→ What the task asks
Without including the pictures, copy each line below exactly as it reads.

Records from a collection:
*** Begin section ***

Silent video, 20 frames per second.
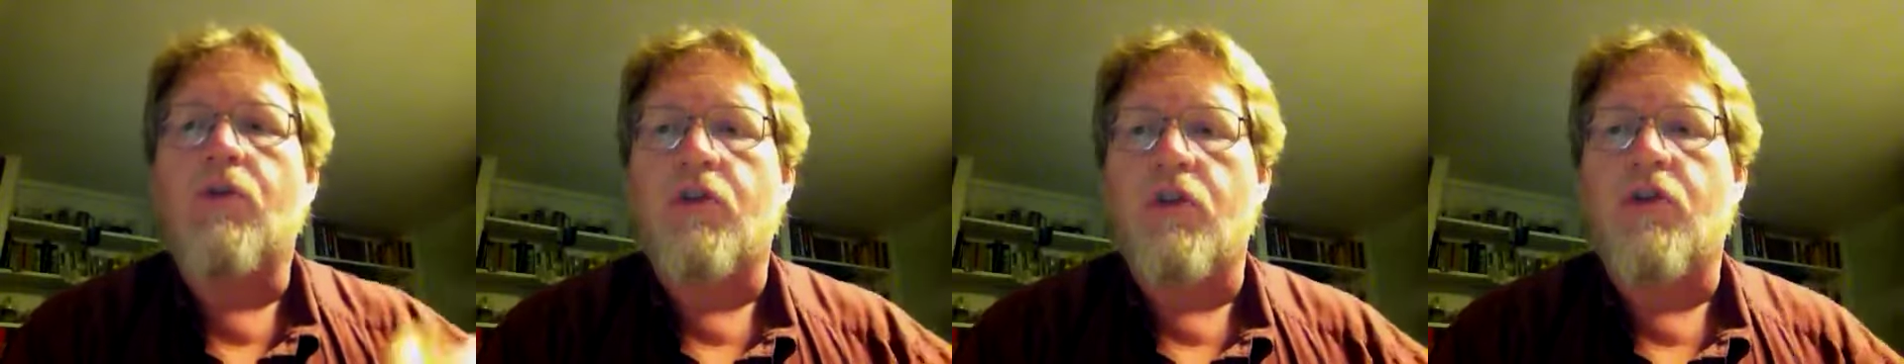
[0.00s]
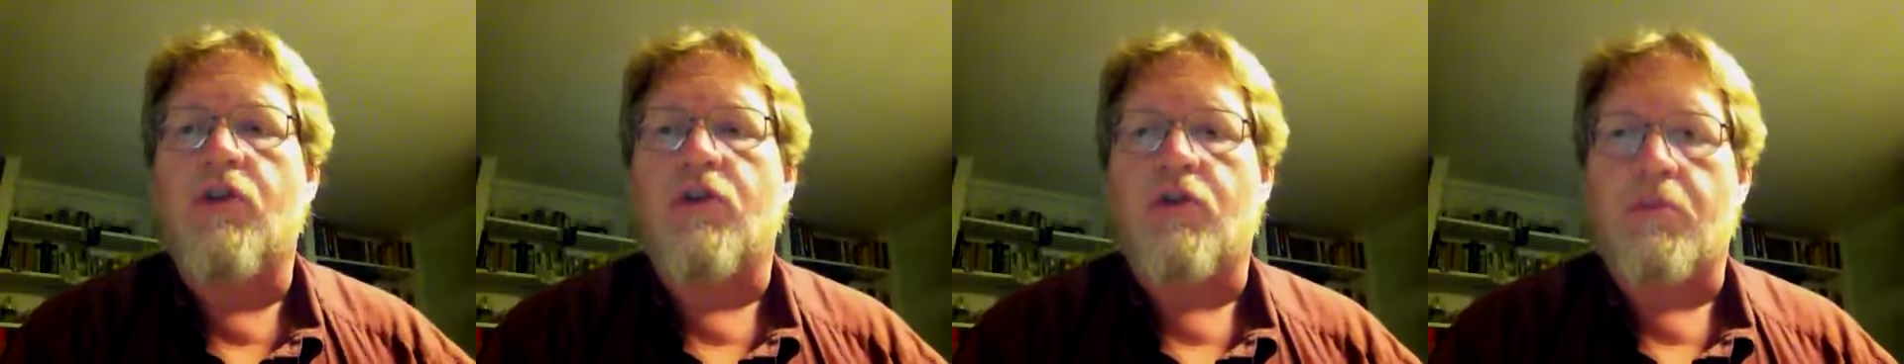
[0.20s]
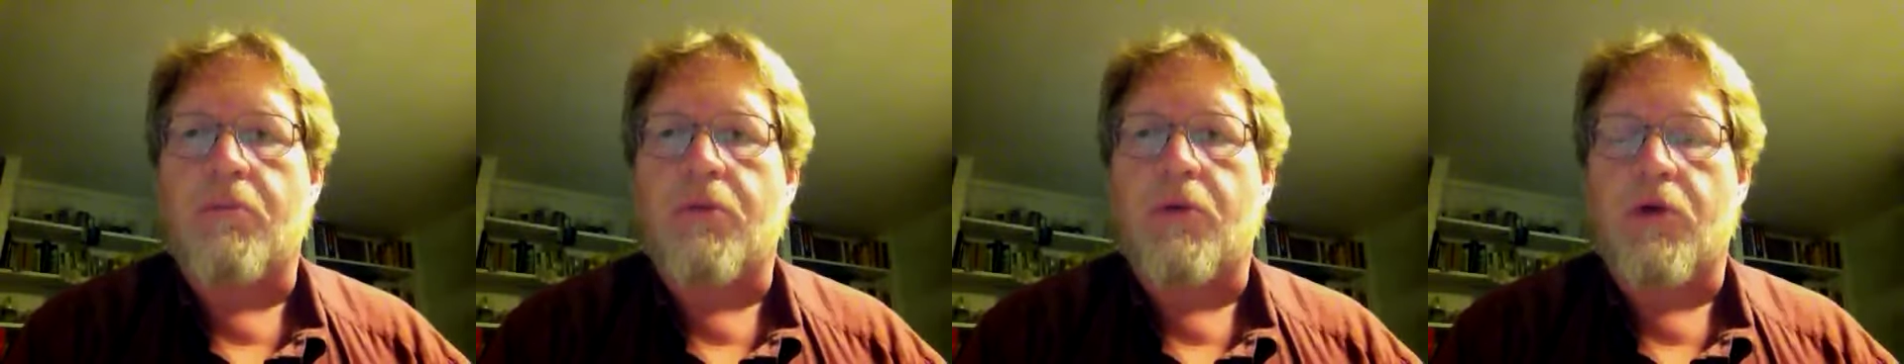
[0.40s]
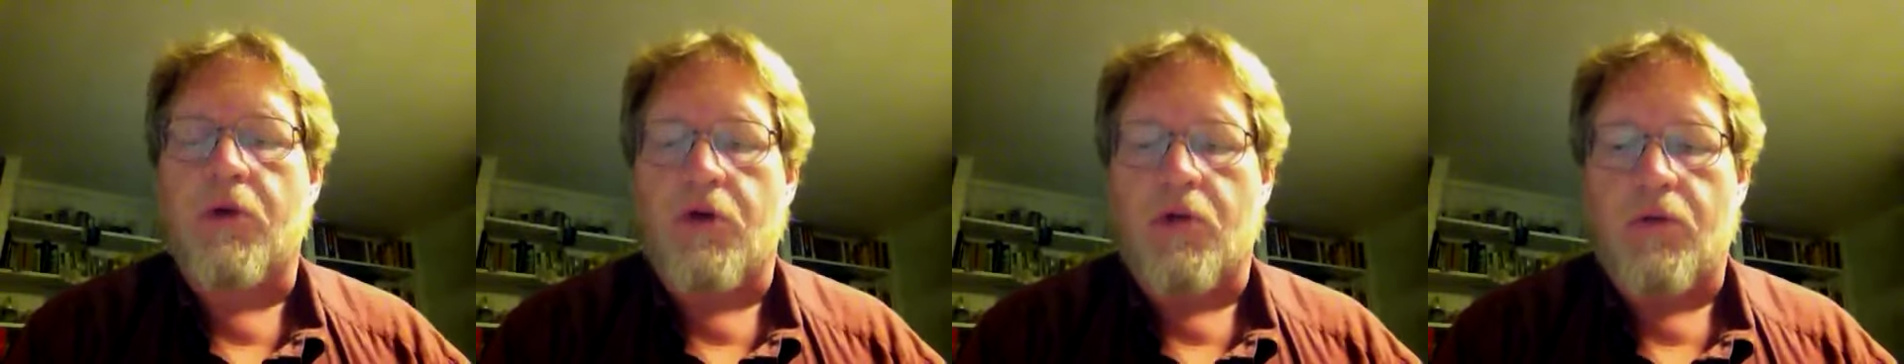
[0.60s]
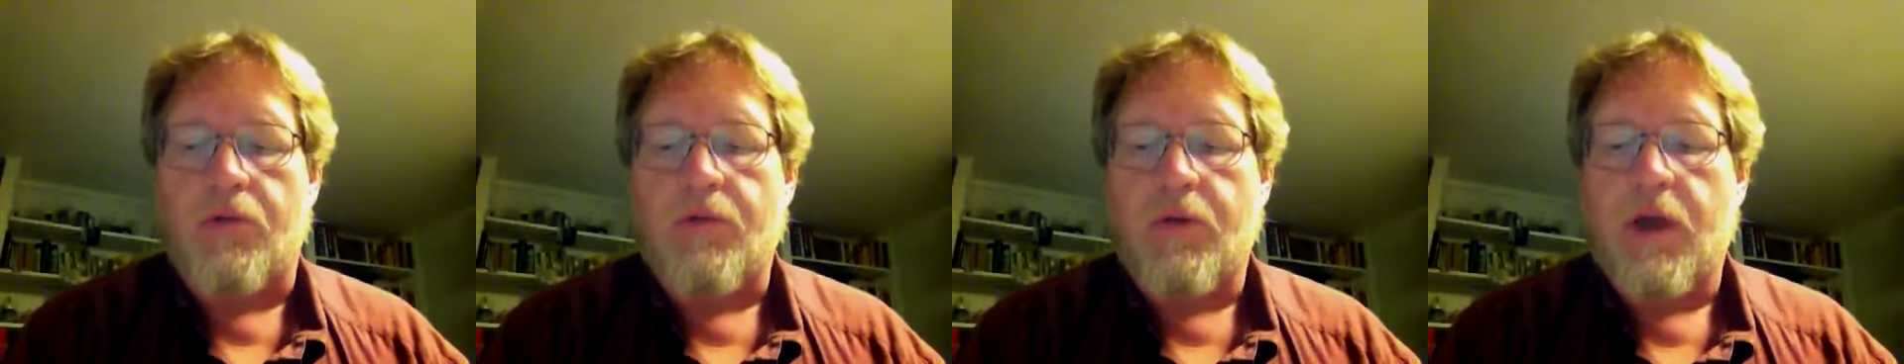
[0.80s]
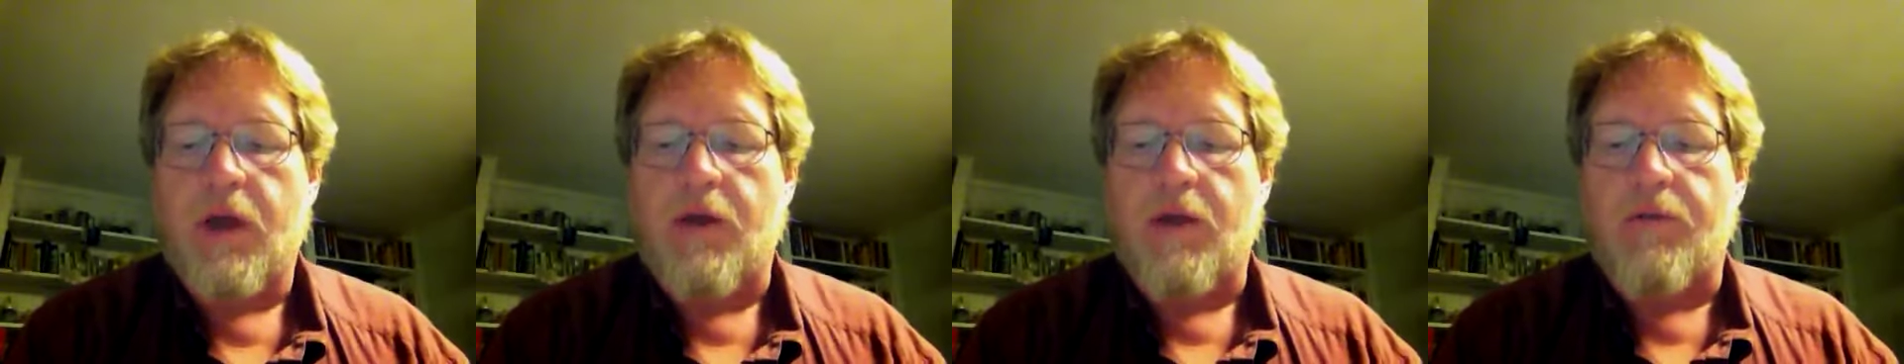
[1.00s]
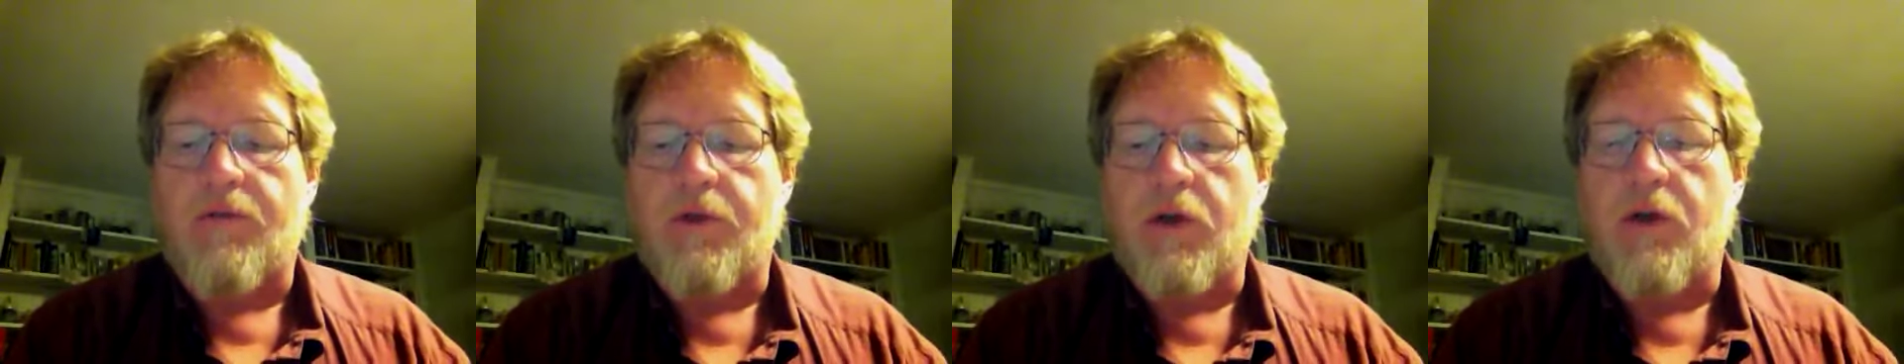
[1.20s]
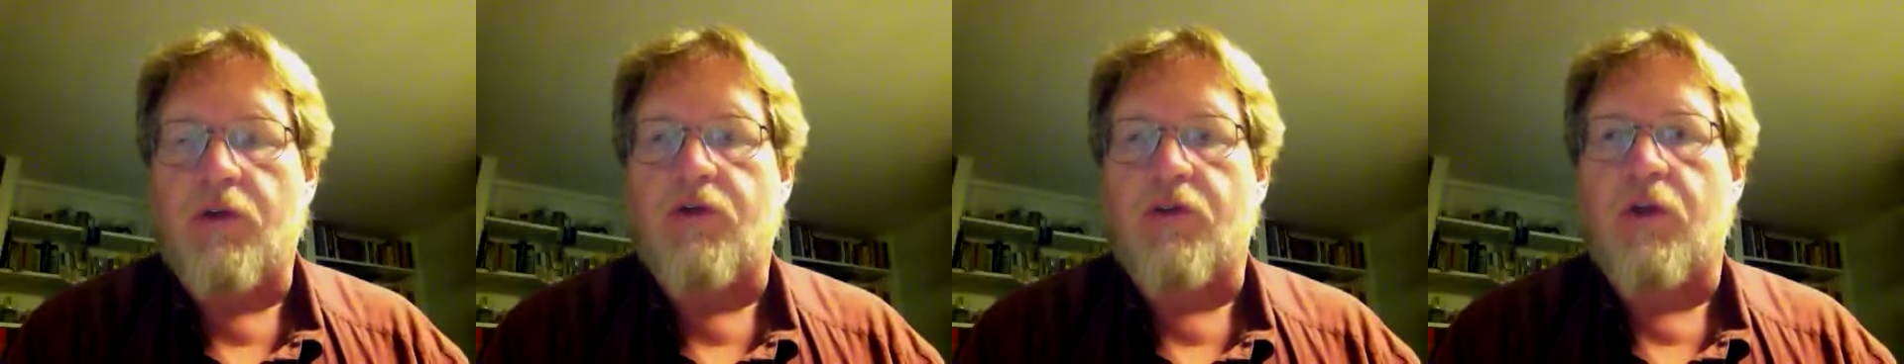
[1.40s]
do to improve in the
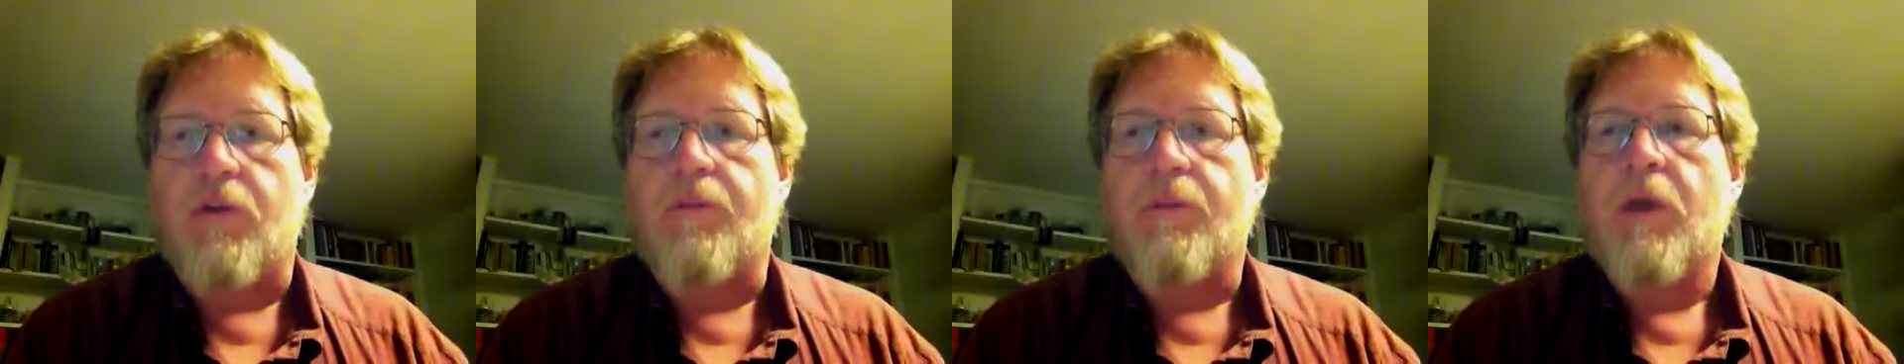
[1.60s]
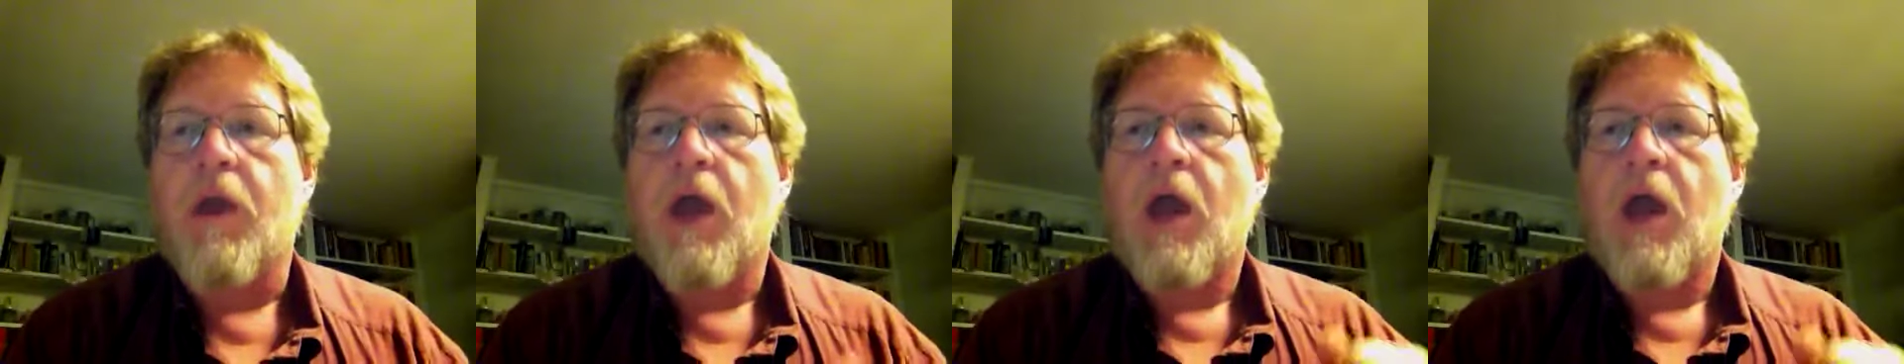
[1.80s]
future.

*** End section ***

→ Solution for this task
Silent video, 20 frames per second.
[0.00s]
[0.20s]
[0.40s]
[0.60s]
[0.80s]
[1.00s]
[1.20s]
[1.40s]
do to improve in the
[1.60s]
[1.80s]
future.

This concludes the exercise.